Snay also will meet periodically with the commission’s finance committee chairman, currently former Little Rock Mayor Jim Dailey, said Schaufele, who described Snay’s role as that of an internal auditor. The airport isn’t a large-enough organization to employ a separate internal auditor, he added.

The audit report is the latest chapter in a review of the airport spending practices that grew out of revelations that airport staff paid $40,000 to Little Rock Christian Academy for a football-field advertisement promoting the airport’s website. One of Mathieu’s two sons attends the private school in west Little Rock.

The Arkansas Times, a weekly newspaper, first reported the donation to the school on its website. The school returned the money in November after Mathieu met in executive session with the commission and publicly apologized for what he called a “serious error in judgment.”

Mathieu also reimbursed the airport more than $1,600 in expenses, including for a birthday dinner for commission member Jesse Mason and his wife, that were allowable under the old policy but would be prohibited under the new policies.

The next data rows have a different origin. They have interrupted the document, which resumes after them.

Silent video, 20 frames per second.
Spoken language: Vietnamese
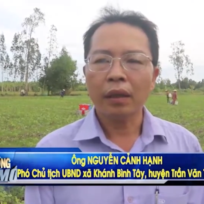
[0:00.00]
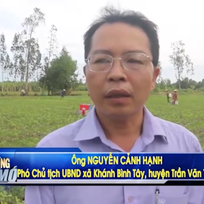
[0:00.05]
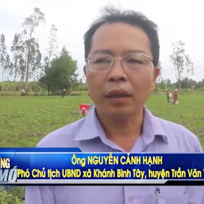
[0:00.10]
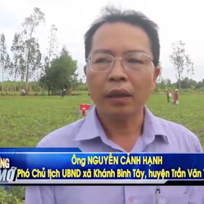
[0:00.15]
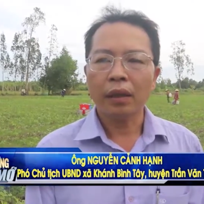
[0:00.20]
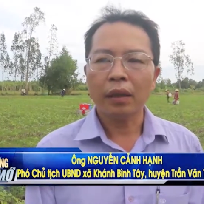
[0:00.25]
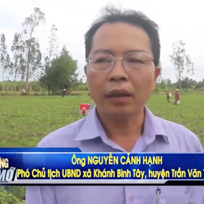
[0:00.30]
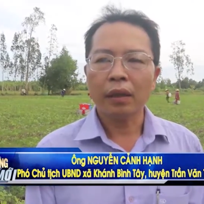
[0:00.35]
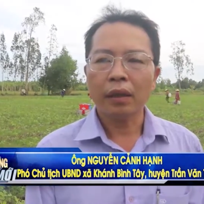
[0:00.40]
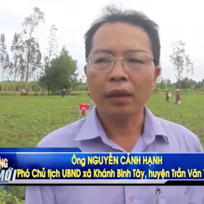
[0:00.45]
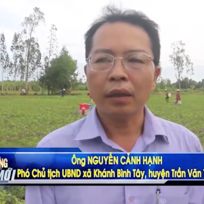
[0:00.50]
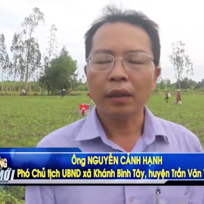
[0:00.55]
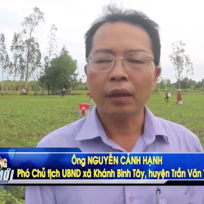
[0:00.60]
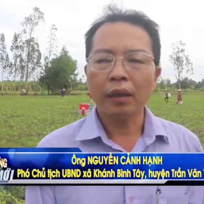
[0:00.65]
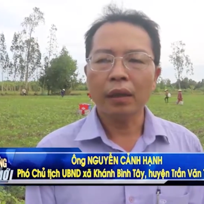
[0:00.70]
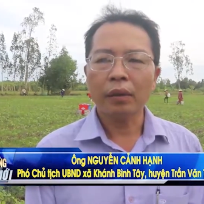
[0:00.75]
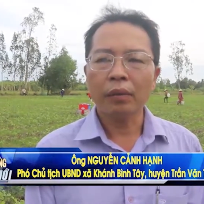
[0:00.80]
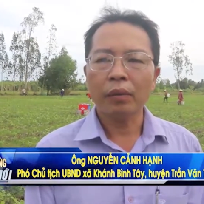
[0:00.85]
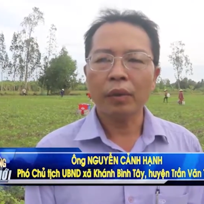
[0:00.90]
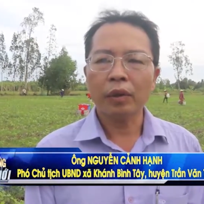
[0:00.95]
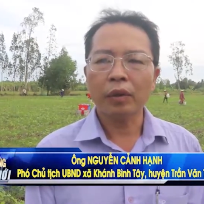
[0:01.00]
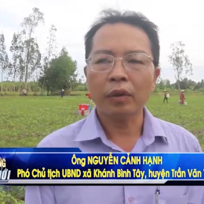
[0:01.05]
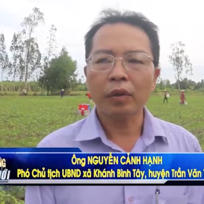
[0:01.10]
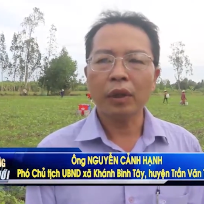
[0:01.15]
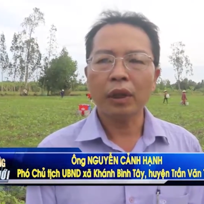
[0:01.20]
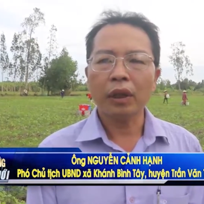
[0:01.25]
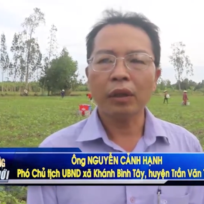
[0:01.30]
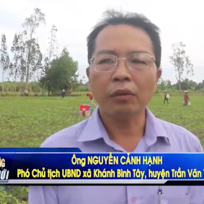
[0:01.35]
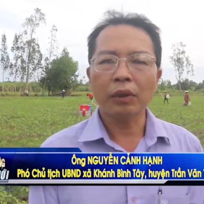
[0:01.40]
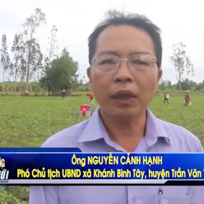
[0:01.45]
À, đưa một
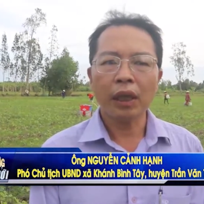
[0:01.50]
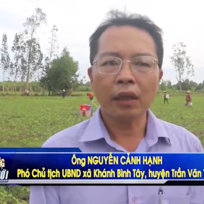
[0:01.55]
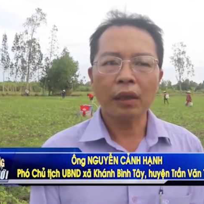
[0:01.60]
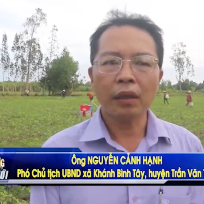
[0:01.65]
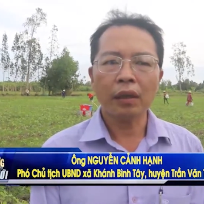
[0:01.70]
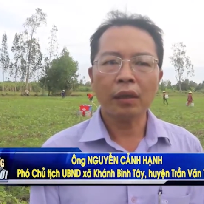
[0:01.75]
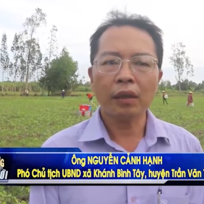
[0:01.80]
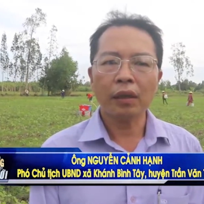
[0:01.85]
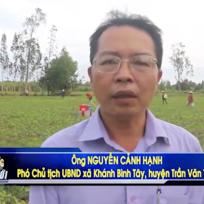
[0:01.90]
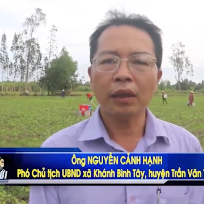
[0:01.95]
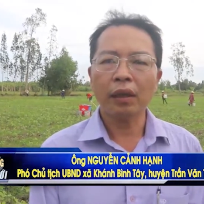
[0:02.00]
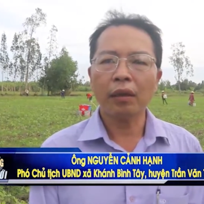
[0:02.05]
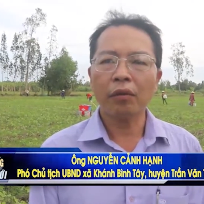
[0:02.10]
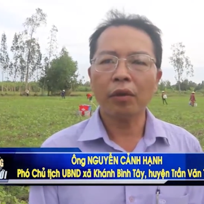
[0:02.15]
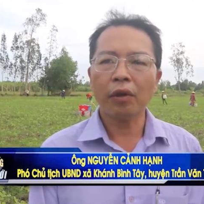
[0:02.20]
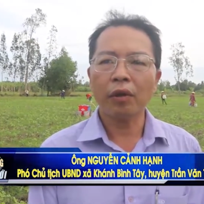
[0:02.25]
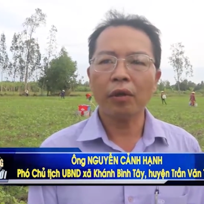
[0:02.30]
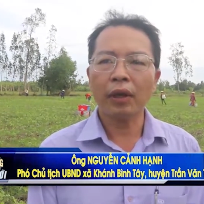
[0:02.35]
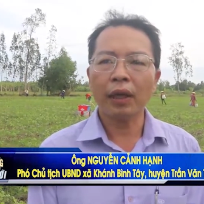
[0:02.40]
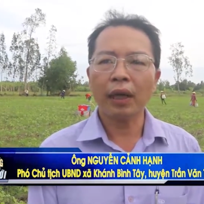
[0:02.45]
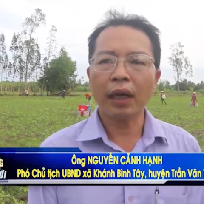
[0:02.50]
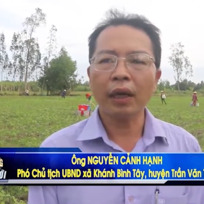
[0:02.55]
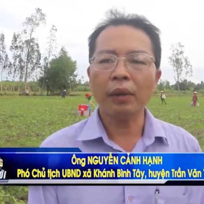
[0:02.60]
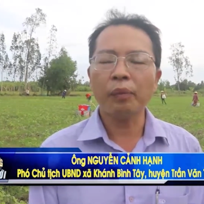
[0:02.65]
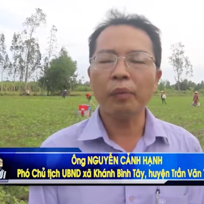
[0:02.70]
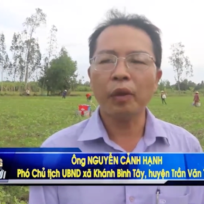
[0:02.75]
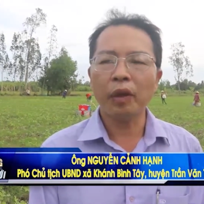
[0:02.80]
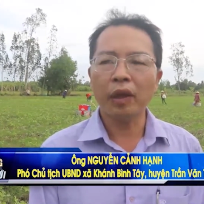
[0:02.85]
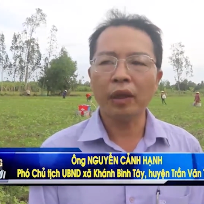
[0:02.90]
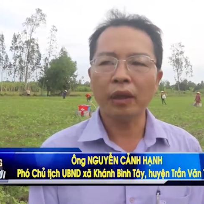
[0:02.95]
số cái nông dân đi học hỏi các
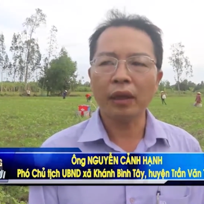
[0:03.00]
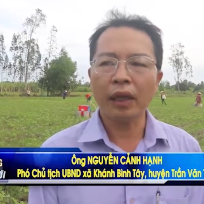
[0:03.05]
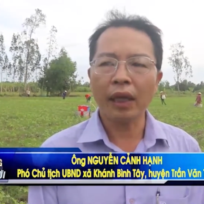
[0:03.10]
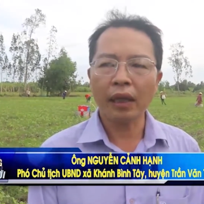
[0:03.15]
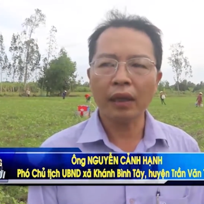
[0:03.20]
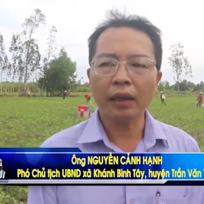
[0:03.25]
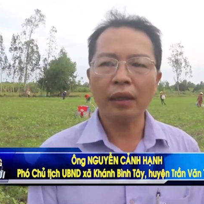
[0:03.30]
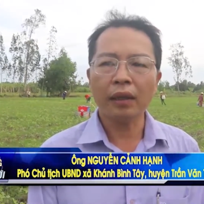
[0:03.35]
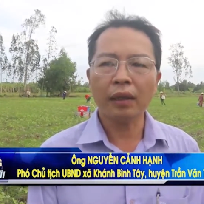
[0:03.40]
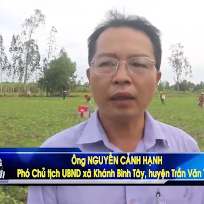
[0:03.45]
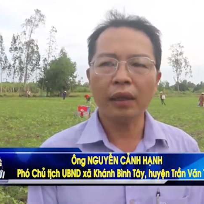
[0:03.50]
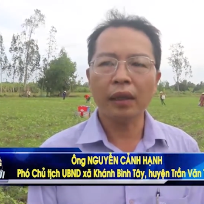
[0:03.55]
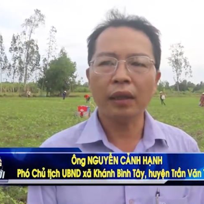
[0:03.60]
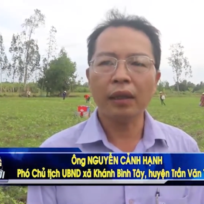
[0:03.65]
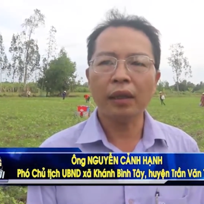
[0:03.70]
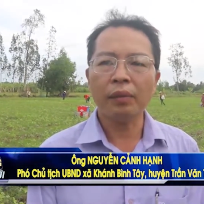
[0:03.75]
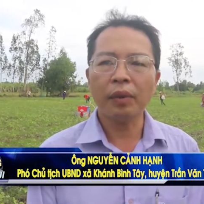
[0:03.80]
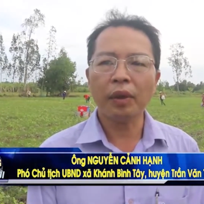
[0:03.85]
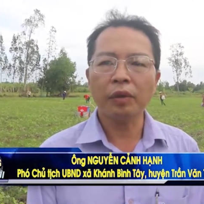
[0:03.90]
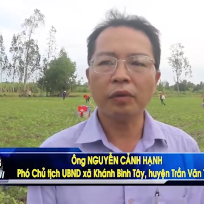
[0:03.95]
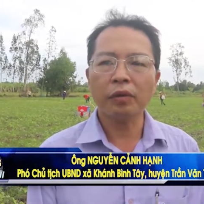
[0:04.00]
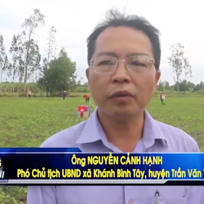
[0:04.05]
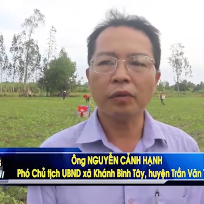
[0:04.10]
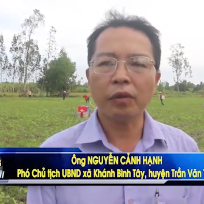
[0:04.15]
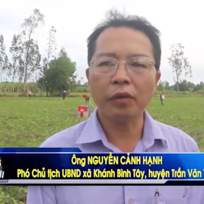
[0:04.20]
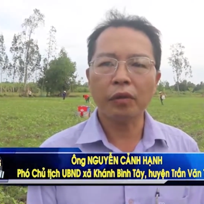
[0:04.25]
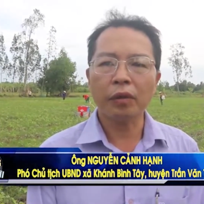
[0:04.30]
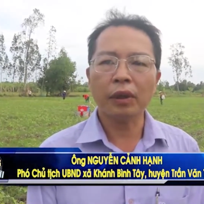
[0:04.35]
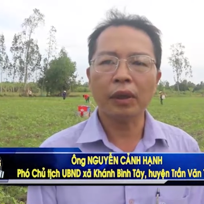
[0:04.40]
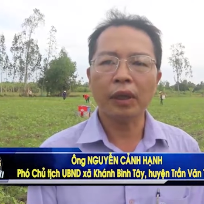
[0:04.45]
cái mô hình khác để đưa mò
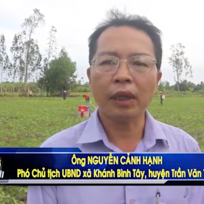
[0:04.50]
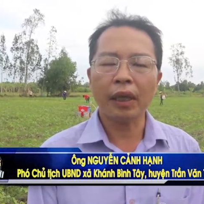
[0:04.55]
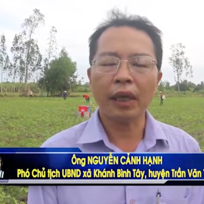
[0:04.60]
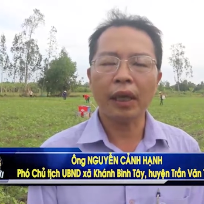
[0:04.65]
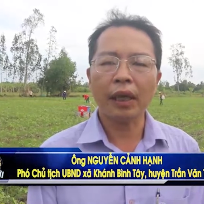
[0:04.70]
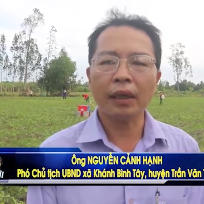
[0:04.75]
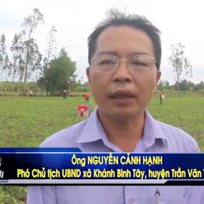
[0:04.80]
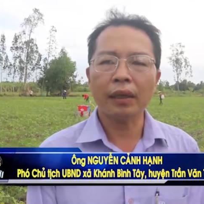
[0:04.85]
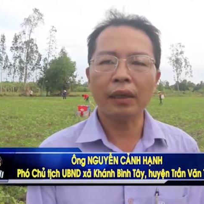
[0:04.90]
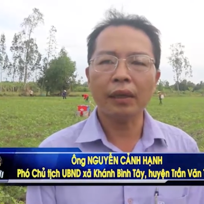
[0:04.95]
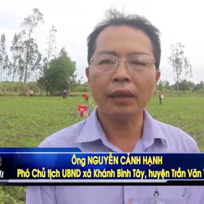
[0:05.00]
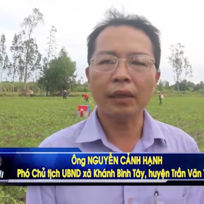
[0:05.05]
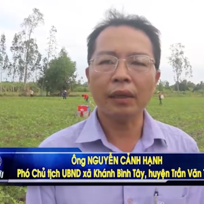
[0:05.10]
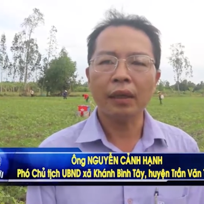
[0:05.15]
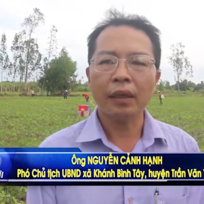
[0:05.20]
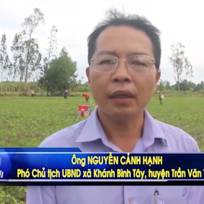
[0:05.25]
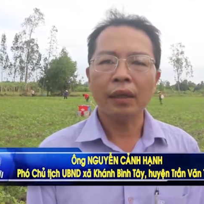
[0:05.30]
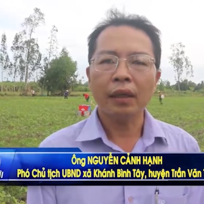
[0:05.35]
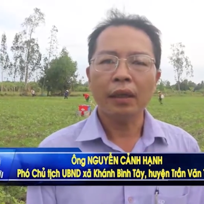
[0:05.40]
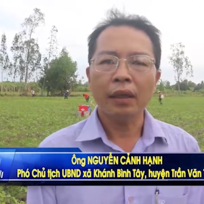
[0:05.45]
xuống ruộng chẳng hạn như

In December, the commission tried to quell questions over spending and travel practices at the airport when it approved a series of measures to rein in staff spending. The proposals included cutting in half, to $25,000, the amount Mathieu can authorize in spending without obtaining previous approval from the commission. The measures also took aim at increased supervision of advertising spending.

In a separate letter accompanying the audit, the accounting firm also said the airport may have violated state law in presenting gifts to two departing commission members. The gifts - music boxes for Carl Johnson and Jimmy Moses - cost a little less than $500 each, but the state law limits to less than $100 the value of gifts to public servants. But Carolyn Witherspoon, the airport attorney, said that based on research with the city attorney’s office, the attorney general’s office and the state Ethics Commission, it was unclear whether the law applied to “retired” public servants, such as commissioners’ whose terms had ended.

But Schueck and other commission members said they didn’t want any gifts and certainly nothing more than $100.

“I don’t need a gift,” said commission member Bob East. “Let’s just say not to have a gift. We want to do the right thing.”